The ginseng market is buffeted by demand for clean product in China where pesticide-free batches of the rooty plant can be hard to find. Flooding hit milk thistle growers and shoved the price up. “China is very volatile in terms of good crop,” Pontiakos says. There are few markets that couldn’t be called volatile in some way. Pontiakos observes that “there is not a commodity we deal in that has gone down.” He’s not complaining about that. What he complains about is currency.
Antibiotics in India
Herbs and ingredients are rarely a problem on par with currency. Pontiakos bemoans an unstable dollar, but it is the plummeting rupee that people are talking about. Last month the rupee was trading at 63.5 to the US dollar with an Economic Times headline predicting the Indian currency depreciating to 70-1 after floating in the middle 40s for most of the 2000s. But those are just numbers, like the billion-plus population that makes the market attractive even while inflationary uncertainty makes growth difficult to quantify. NBJ sees $2.6 billion sales for supplements in India in 2013, growing at 8.3%.
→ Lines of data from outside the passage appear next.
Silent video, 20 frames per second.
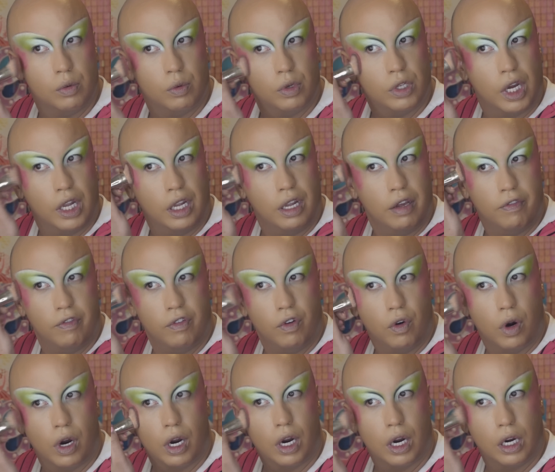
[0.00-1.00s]
which I live
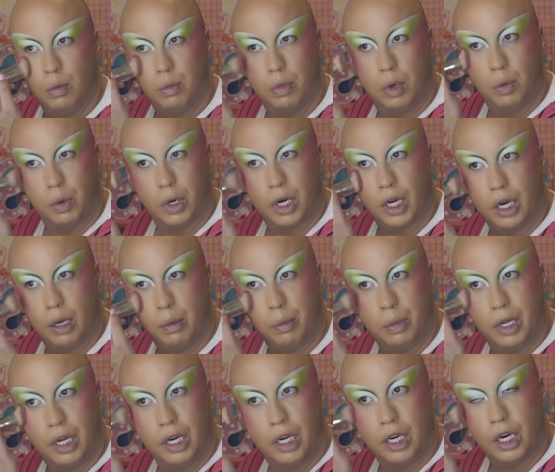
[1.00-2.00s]
for, but we're gonna
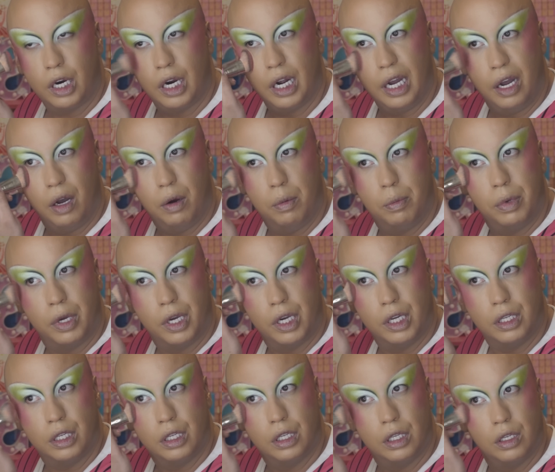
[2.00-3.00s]
blend her out
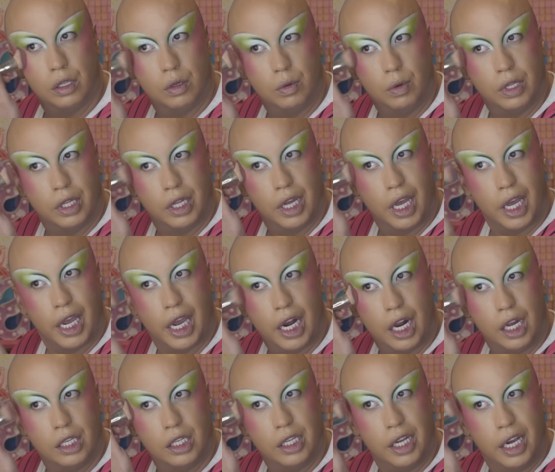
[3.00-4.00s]
because one thing I
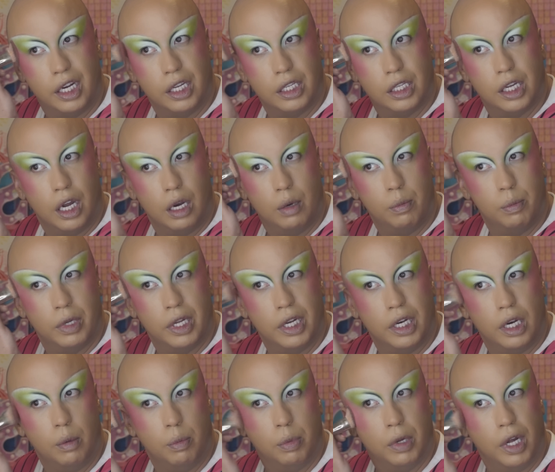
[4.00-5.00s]
cannot stand is
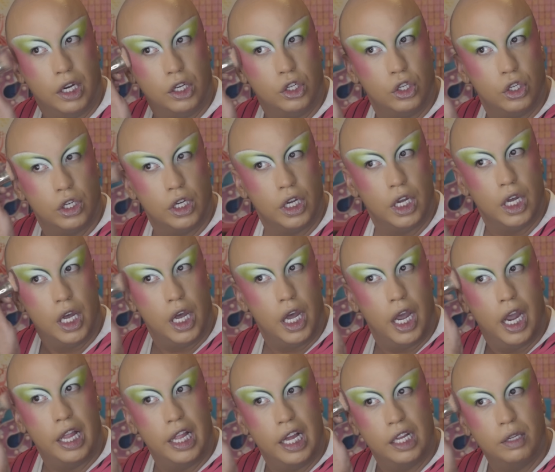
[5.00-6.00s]
unblended blush.
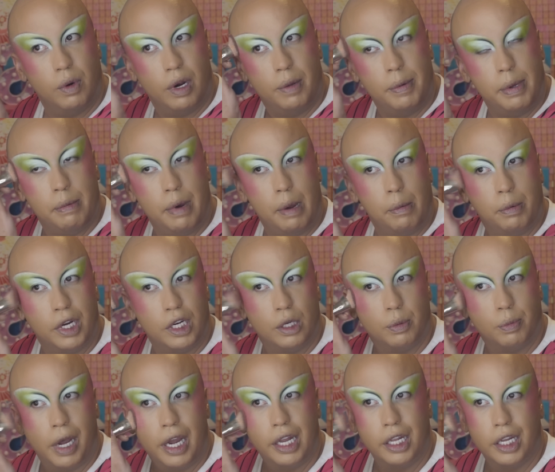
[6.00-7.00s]
And that's what I mean by blush
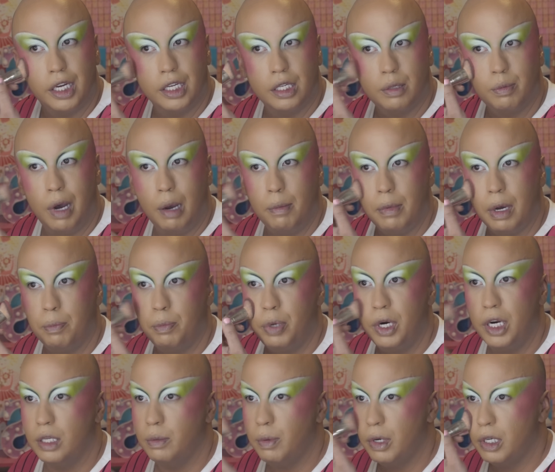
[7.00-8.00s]
blindness. Mama,
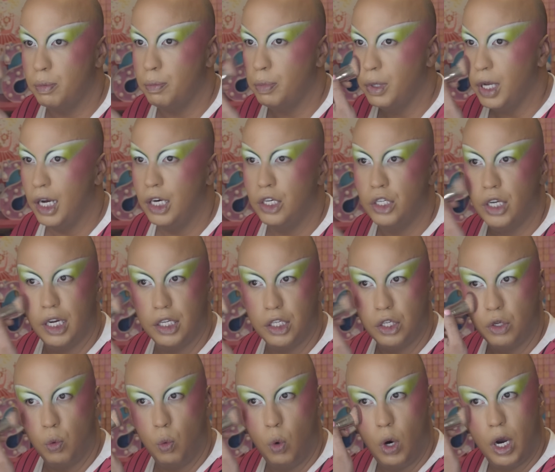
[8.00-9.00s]
put as much blush as
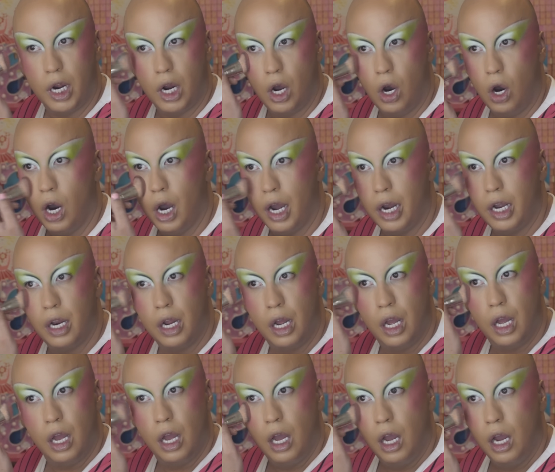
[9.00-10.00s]
you want on.
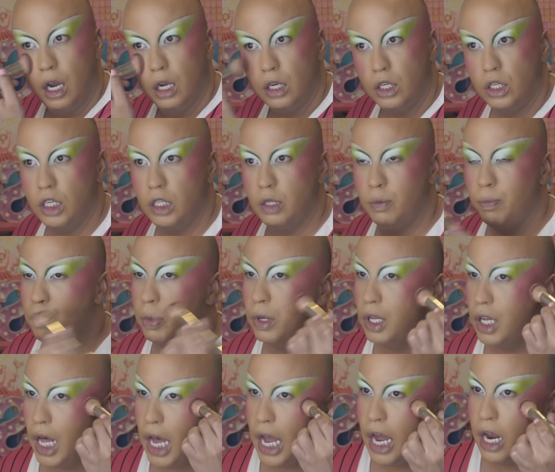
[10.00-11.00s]
Just
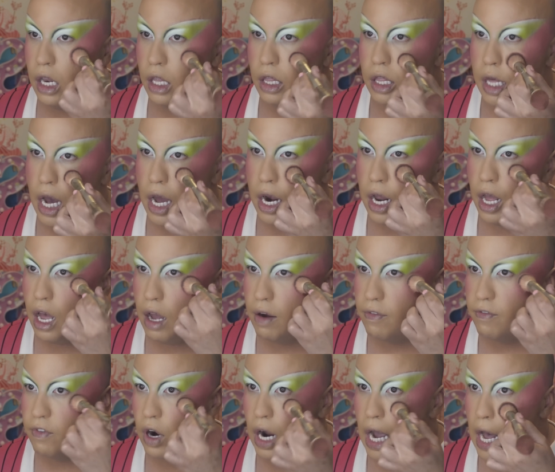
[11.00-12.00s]
blend that
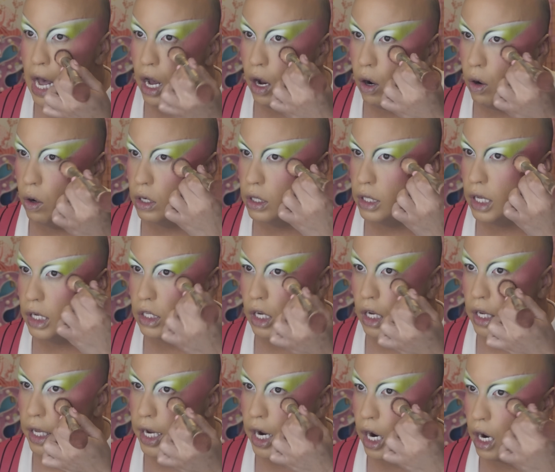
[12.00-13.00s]
heifer out. That's
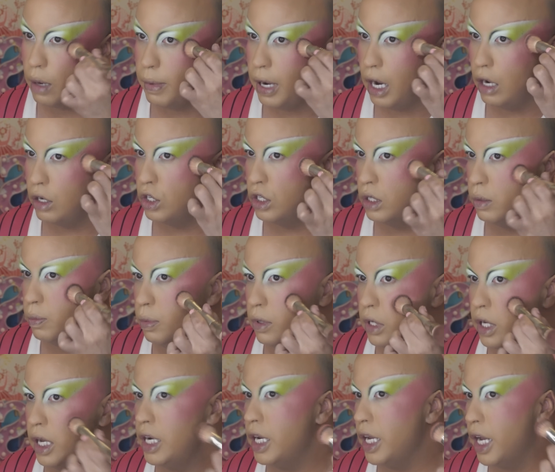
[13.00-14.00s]
all I care about. Just
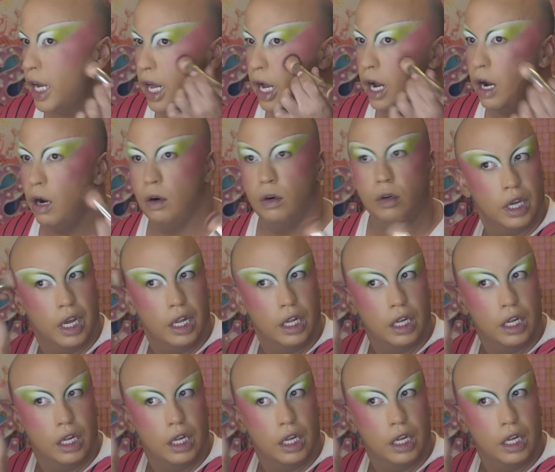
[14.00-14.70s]
blending it out. It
But again, just numbers. The story of the nutrition industry in India can’t be told in numbers. The biggest challenges are rootedin culture and manifest in regulation and enforcement. Companies cannot approach India as a single market or even a single regulatory rubric. Importers face a patchwork of provincialism as different regions and cultures within India might apply different visions of the same law. Regulations on supplements were consolidated by the Food Safety & Standards Act of 2006, piecing together and modifying regulations from eight different ministries, but implementation has been staggered and a coherent rule book doesn’t mean those rules are evenly applied. Insiders say the regulatory path in India is more maze-like than in China. A global industry can’t navigate that maze without local knowledge. “India is a fast-growing market but you really need feet on the street there as well,” Zambetti says, adding that no smart company can anticipate a steep growth curve. “You really have to have a long-term growth plan.”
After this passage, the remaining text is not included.